* Exercise requirements: What is needed is an exact copy of every line from the one containing "[00:00:06.00 to 00:00:07.00]" through the end of the entries; please set it down without any pictures.

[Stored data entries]
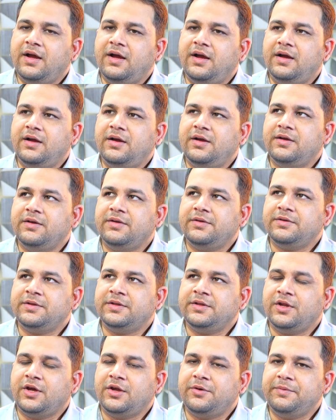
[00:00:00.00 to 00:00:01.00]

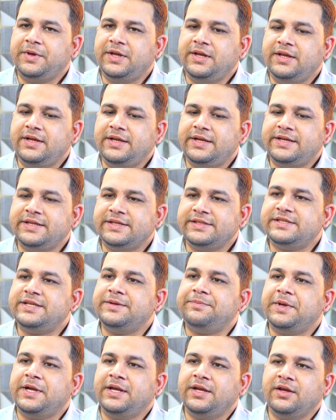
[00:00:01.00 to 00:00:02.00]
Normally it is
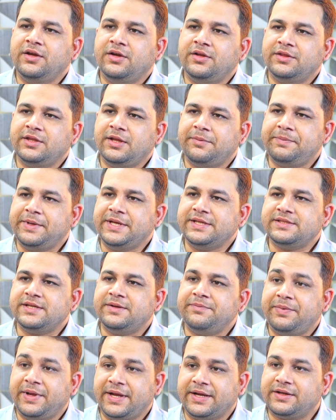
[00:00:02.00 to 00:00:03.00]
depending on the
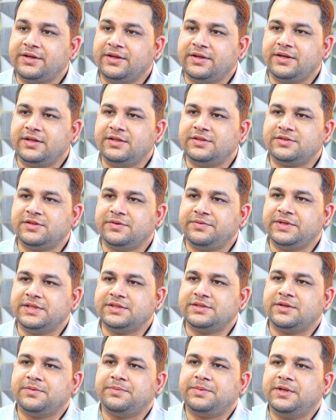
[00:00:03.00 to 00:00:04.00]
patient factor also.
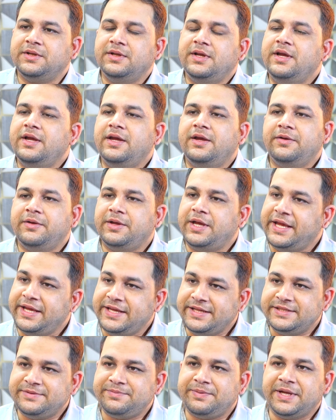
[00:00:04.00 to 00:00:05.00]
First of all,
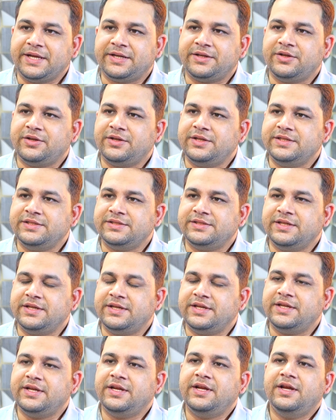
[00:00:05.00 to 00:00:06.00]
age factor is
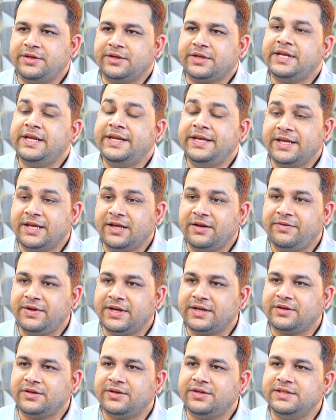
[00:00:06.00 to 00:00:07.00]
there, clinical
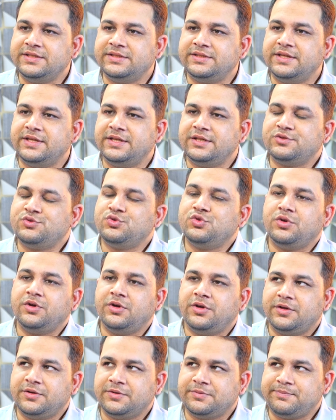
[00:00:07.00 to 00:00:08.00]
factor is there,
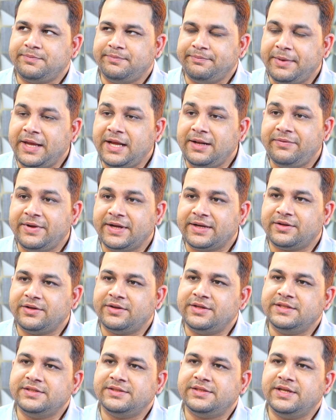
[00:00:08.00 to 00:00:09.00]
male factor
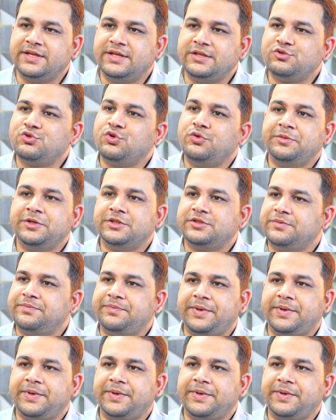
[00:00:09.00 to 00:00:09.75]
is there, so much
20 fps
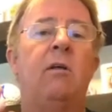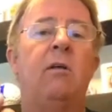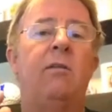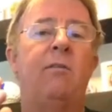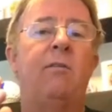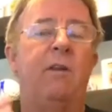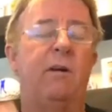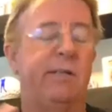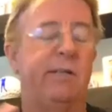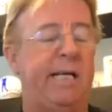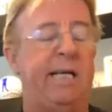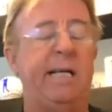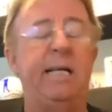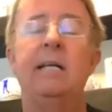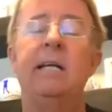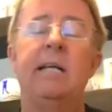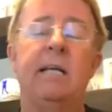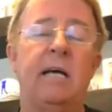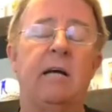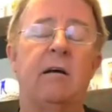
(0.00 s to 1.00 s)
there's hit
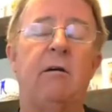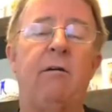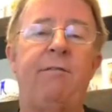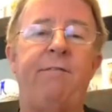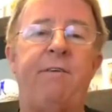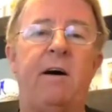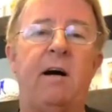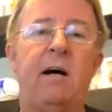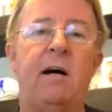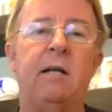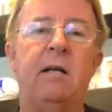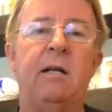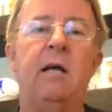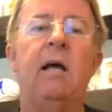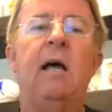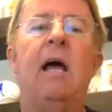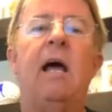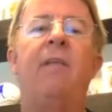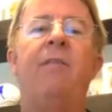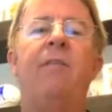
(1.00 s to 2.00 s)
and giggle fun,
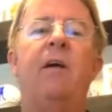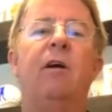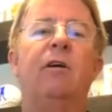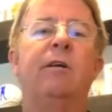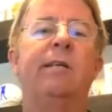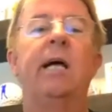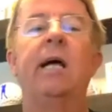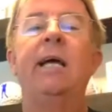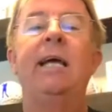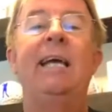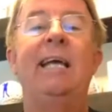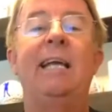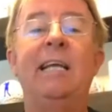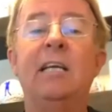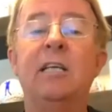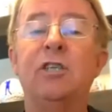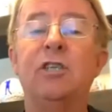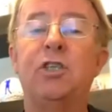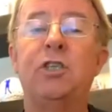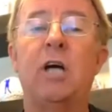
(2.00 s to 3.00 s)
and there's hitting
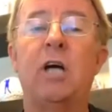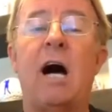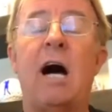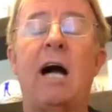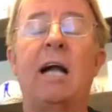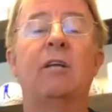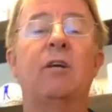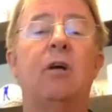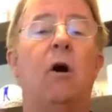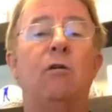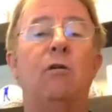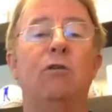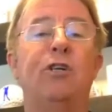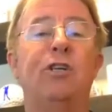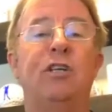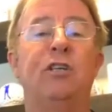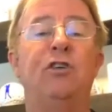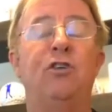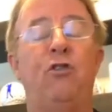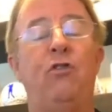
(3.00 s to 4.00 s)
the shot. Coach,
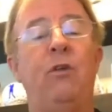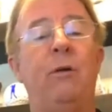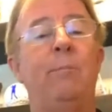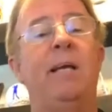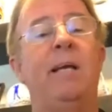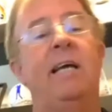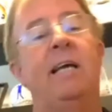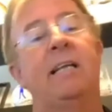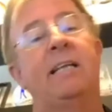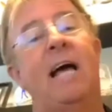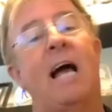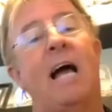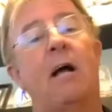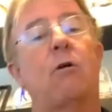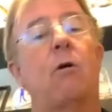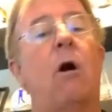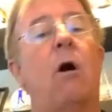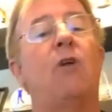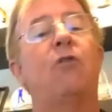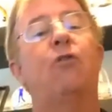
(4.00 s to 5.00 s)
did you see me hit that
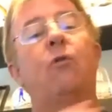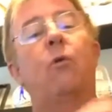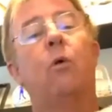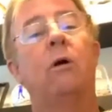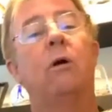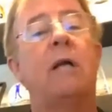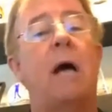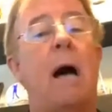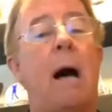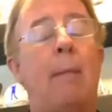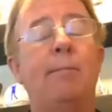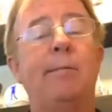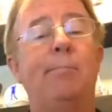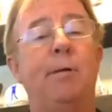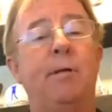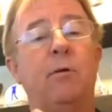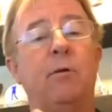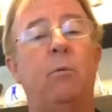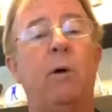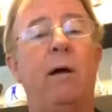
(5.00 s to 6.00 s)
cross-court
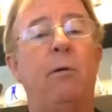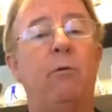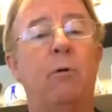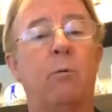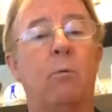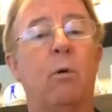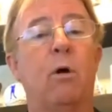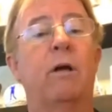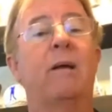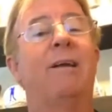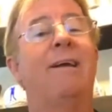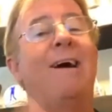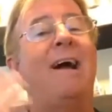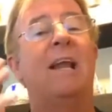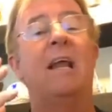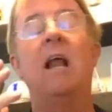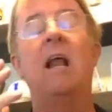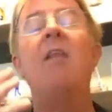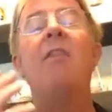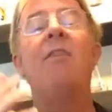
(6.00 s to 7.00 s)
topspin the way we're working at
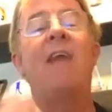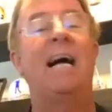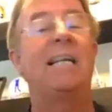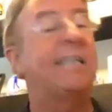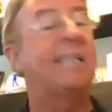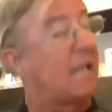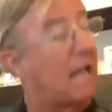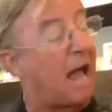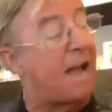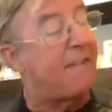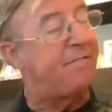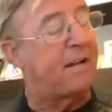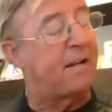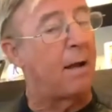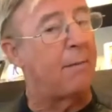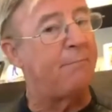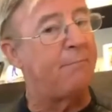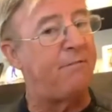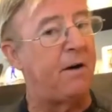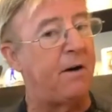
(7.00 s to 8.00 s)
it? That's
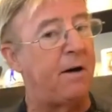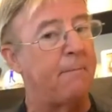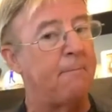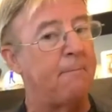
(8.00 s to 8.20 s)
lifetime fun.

* Answer below:
[00:00:06.00 to 00:00:07.00]
there, clinical
[00:00:07.00 to 00:00:08.00]
factor is there,
[00:00:08.00 to 00:00:09.00]
male factor
[00:00:09.00 to 00:00:09.75]
is there, so much
20 fps
(0.00 s to 1.00 s)
there's hit
(1.00 s to 2.00 s)
and giggle fun,
(2.00 s to 3.00 s)
and there's hitting
(3.00 s to 4.00 s)
the shot. Coach,
(4.00 s to 5.00 s)
did you see me hit that
(5.00 s to 6.00 s)
cross-court
(6.00 s to 7.00 s)
topspin the way we're working at
(7.00 s to 8.00 s)
it? That's
(8.00 s to 8.20 s)
lifetime fun.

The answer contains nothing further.